Although these stars appear close to one another in the sky, they are actually light years apart and only appear close together from our perspective on Earth.
Mintaka and Alnitak aren’t even single stars and are in fact star systems containing multiple stars located close to one another. Again, from our perspective, they each appear as a single bright light.
You can use Orion’s Belt to find Sirius, (the Dog Star) the brightest star in the northern sky. For one of the easiest spots in Astronomy simply follow Orion’s belt down and it points straight to Sirius.
In Sept 2023 Venus will be near Sirius and as the brightest object in the sky (after the sun) will definitely outshine the Dog Star, but you will know which one is which by following Orion’s Belt.
The top-left red star of the egg-timer is the red supergiant star Betelgeuse and the bottom right is Rigel, a blue supergiant star.
Looking down from the middle star (Alinlam) of Orion’s Belt you will see a faint line of stars pointing downwards. This is Orion’s Sword. The middle of these stars, that may only appear as smudge to the naked eye, but detail will greatly improve with binoculars, is the impressive Orion Nebula.
This stellar nursery is a hotbed for newborn stars, an enormous dust cloud full of gases along with hydrogen and plasma. The Orion Nebula (also known as M42) is the nearest star forming region to Earth at a distance of 1500 light years.
Easy to find star gazing favourites
– The Plough and the Polaris, the North Star
Perhaps one of the easiest to spot and best known of all star patterns is The Plough, or Big Dipper as our American friends would say. In fact, to me it as always more resembled a very long ladle. Either way, once seen it is always easy to find again and again. However, one of the coolest things about the Plough is how we use it to find Polaris, the North Star.
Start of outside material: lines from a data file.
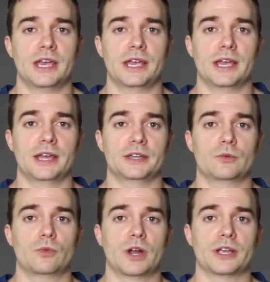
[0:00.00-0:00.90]

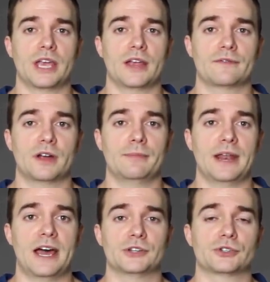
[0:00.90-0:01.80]
and where it came from
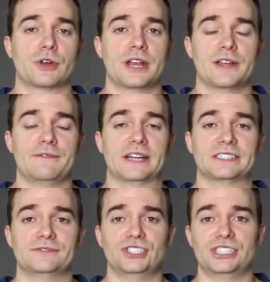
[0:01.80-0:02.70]
and how to create an
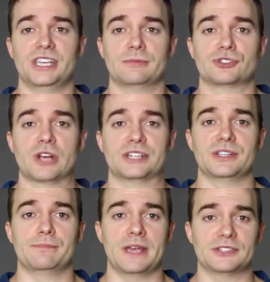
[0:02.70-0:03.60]
effective GTM
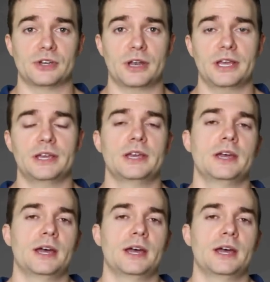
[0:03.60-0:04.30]
strategy based on it,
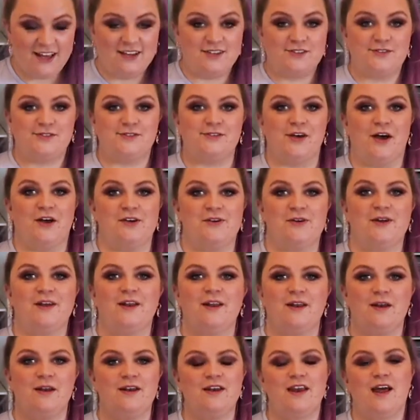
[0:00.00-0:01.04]
So
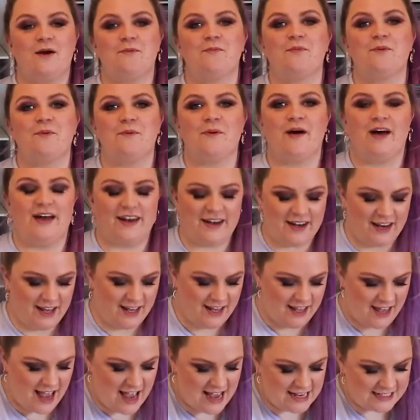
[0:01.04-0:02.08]
number one
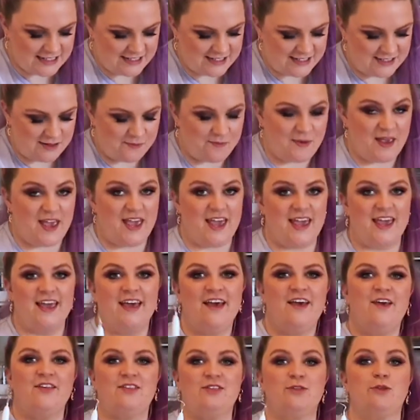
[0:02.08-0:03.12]
has to be
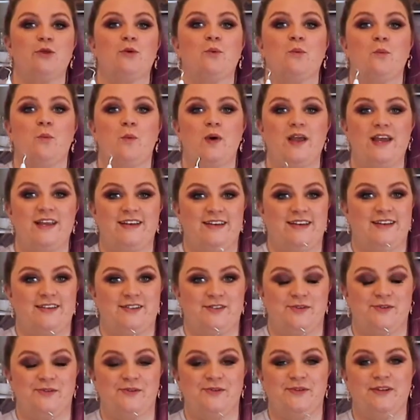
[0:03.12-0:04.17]
the weeding
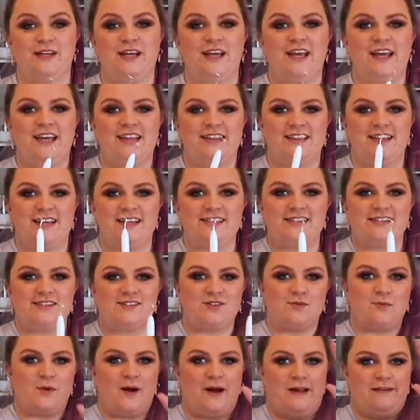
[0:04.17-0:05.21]
tool. This is
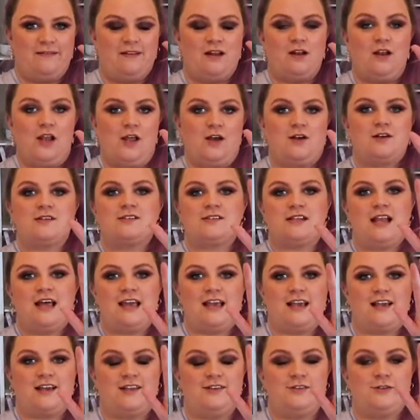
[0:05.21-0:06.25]
the one that looks
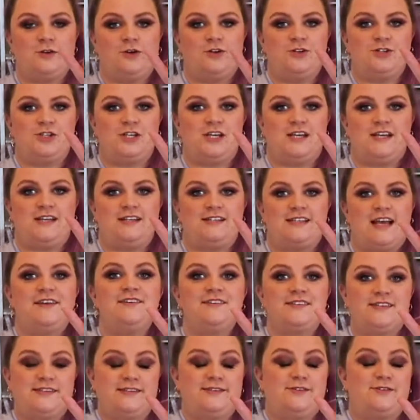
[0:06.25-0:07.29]
like a dodgy
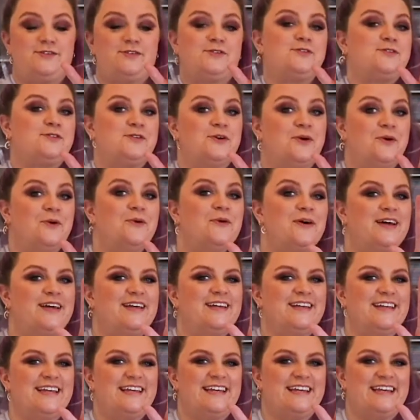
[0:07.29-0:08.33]
dentist's tool,
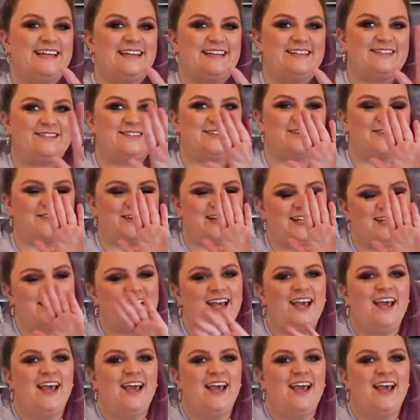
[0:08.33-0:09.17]
sorry,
Very simply, the two stars forming the right hand edge of the “cup”, or “ladle” create a line which points straight to Polaris which will be the next bright star you see. Polaris is actually the tip of the tail in the Constellation Ursa Minor, the Little Bear. The Plough being a part of Ursa Major, The Big Bear.
And to round things off neatly the Plough and Cassiopeia rotate opposite each other around Polaris, once a day, every day.
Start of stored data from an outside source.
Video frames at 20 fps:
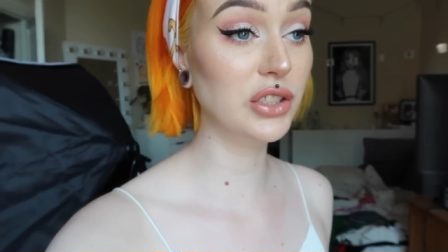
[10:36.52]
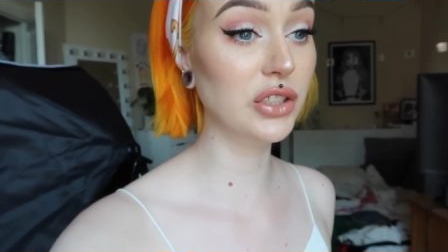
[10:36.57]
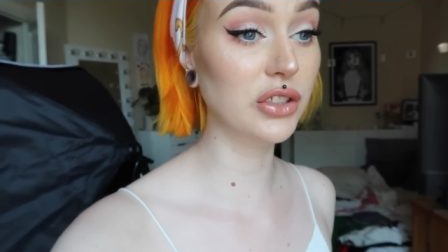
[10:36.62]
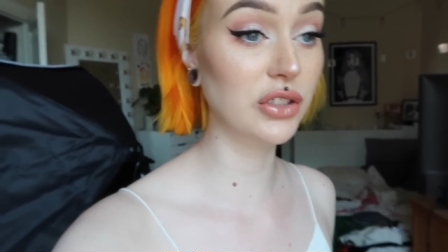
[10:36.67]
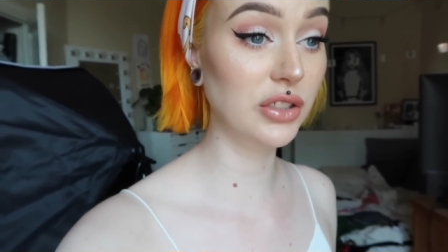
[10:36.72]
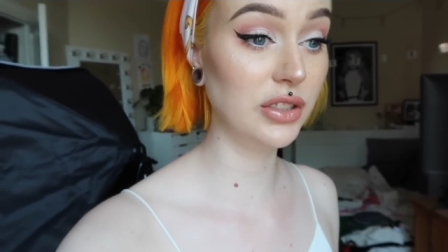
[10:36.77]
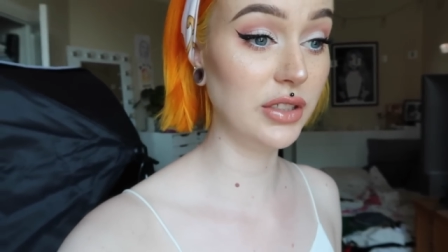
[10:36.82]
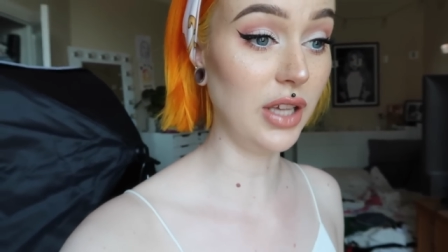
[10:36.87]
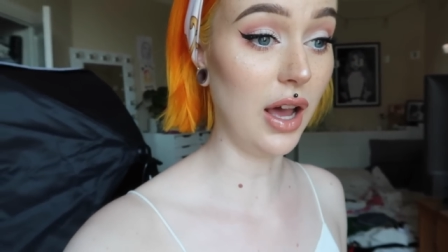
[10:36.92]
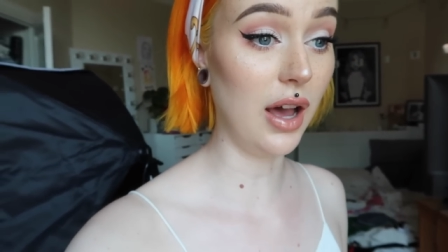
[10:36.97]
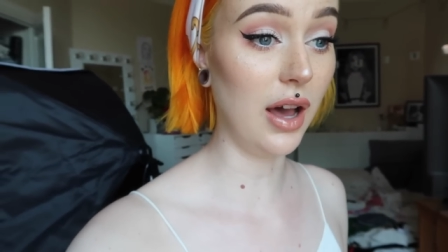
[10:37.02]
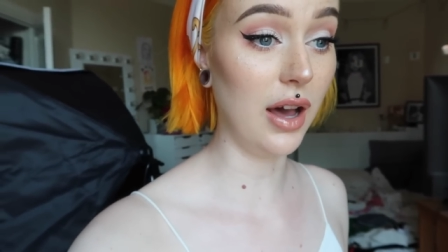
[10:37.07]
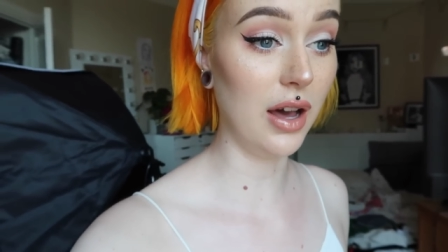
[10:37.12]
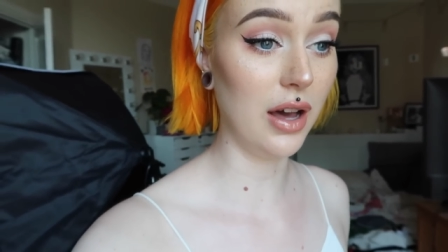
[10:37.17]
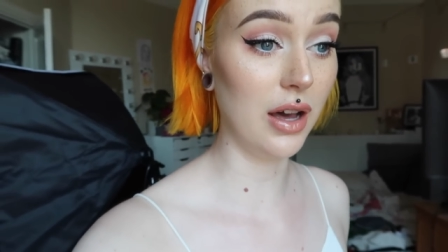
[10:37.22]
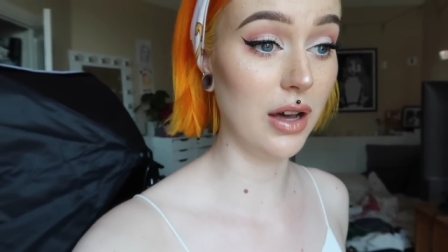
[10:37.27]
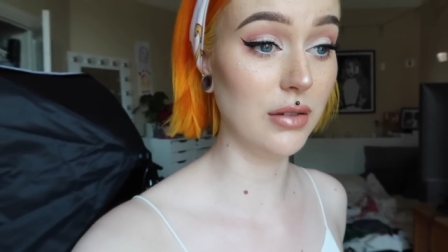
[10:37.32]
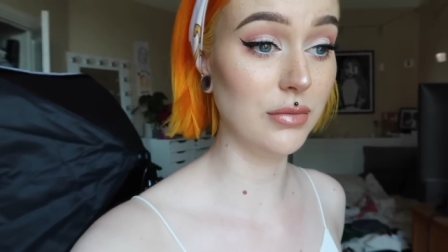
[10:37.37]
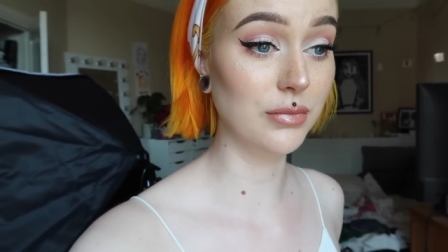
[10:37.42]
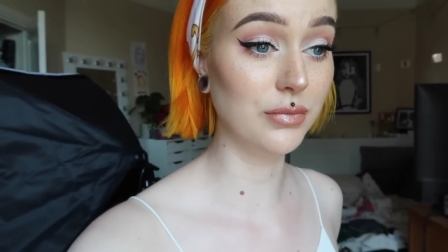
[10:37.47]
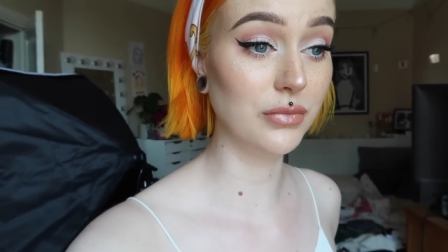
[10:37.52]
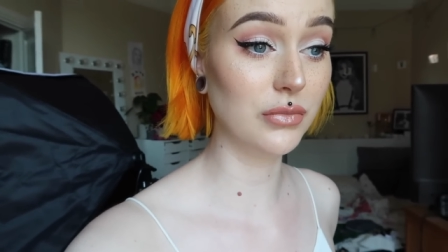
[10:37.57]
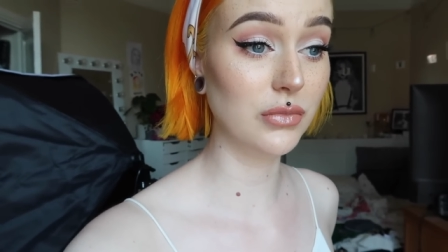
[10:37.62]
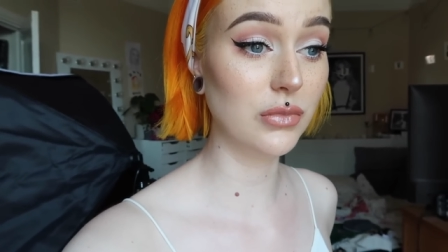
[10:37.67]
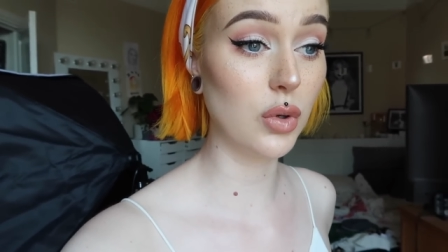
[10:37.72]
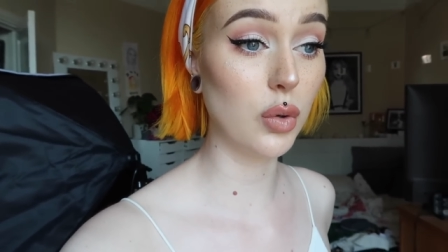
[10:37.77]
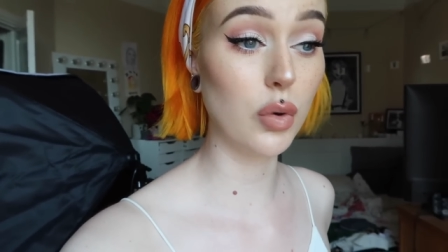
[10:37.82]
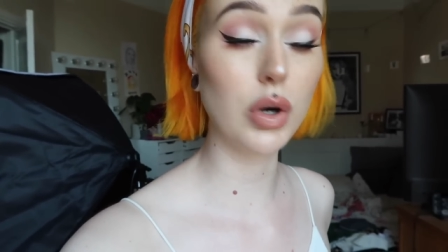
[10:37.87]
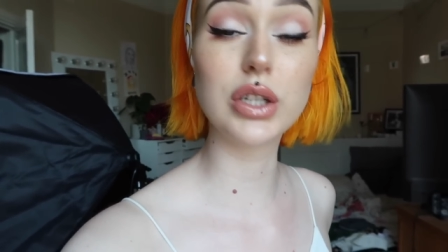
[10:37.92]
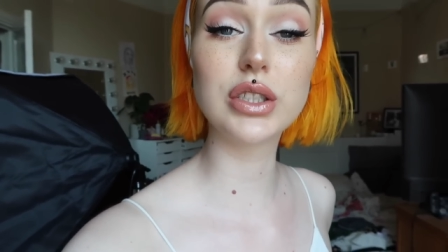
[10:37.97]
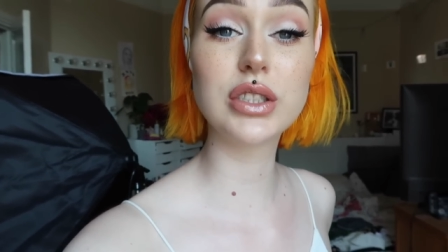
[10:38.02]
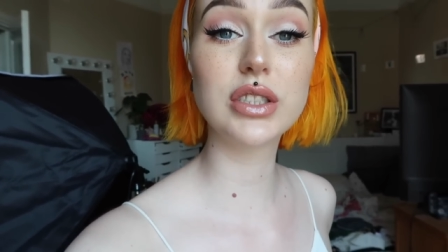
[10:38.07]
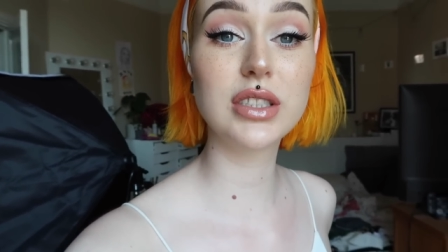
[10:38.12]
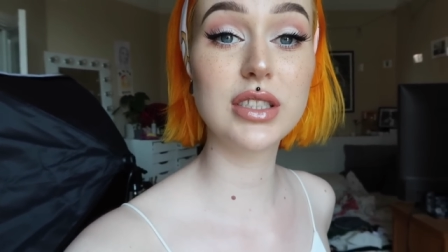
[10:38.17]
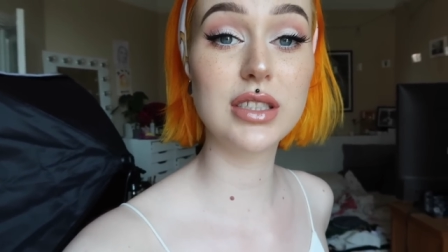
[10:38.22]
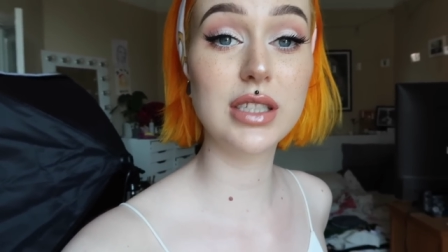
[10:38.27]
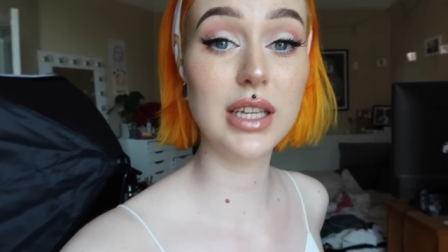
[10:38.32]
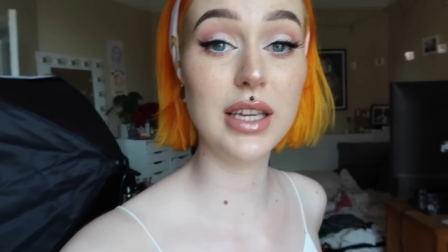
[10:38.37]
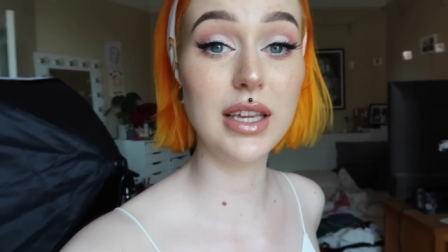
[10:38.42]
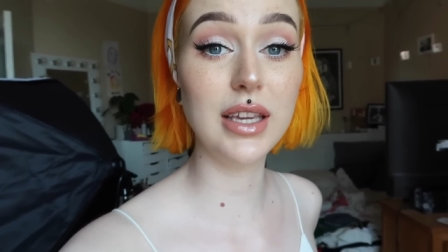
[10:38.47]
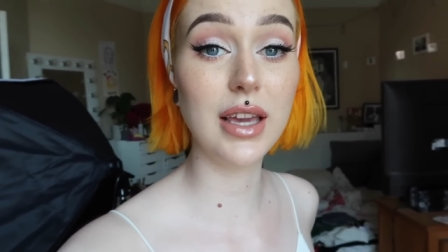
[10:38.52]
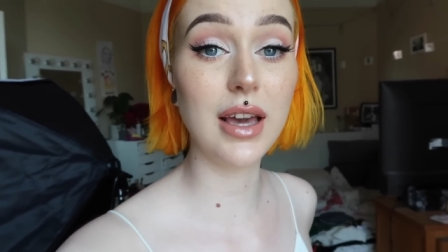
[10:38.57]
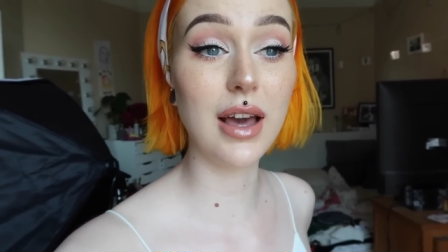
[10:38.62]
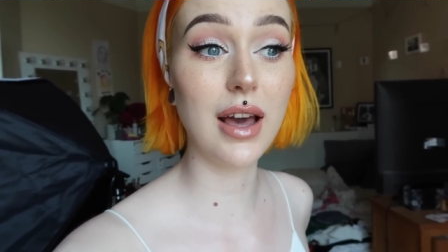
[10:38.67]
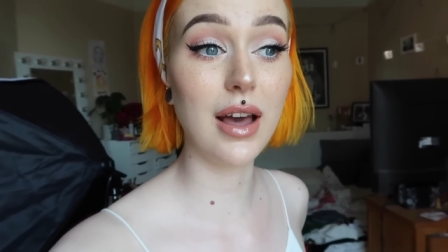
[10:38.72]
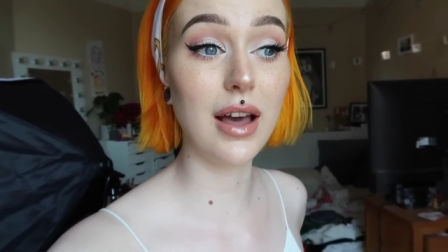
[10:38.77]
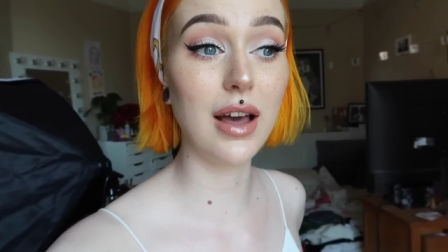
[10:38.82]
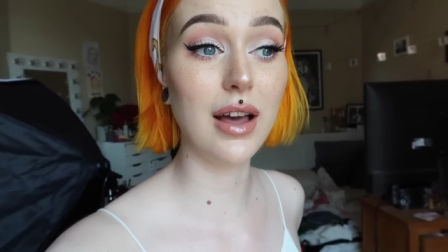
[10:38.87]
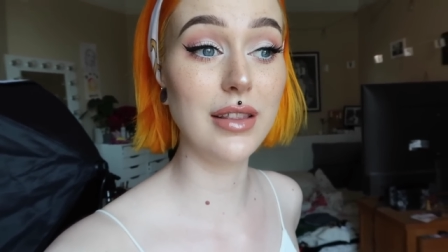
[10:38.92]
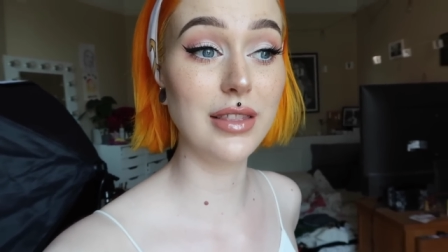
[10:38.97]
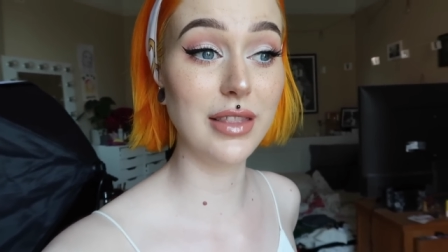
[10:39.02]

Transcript: just um, watched the uh,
Therefore, anther way to locate Cassiopeia is use the Plough to locate Polaris. Then use any of the stars in the “handle” as a pointer to Polaris. Follow this imaginary line double the distance again and you will arrive at Cassiopeia. Star gazing could not be simpler.
Which is why we encourage you to take a moment and look up at the night sky. Use these few star gazing tips to help navigate your way across the sky. Even finding the few features mentioned here is hugely rewarding.
Sitting around fires and contemplating the stars. It’s what people have done for millennia. The night sky is truly wondrous and I hope this simple guide will add to the enjoyment of your stay at Strawberry Skys Yurts.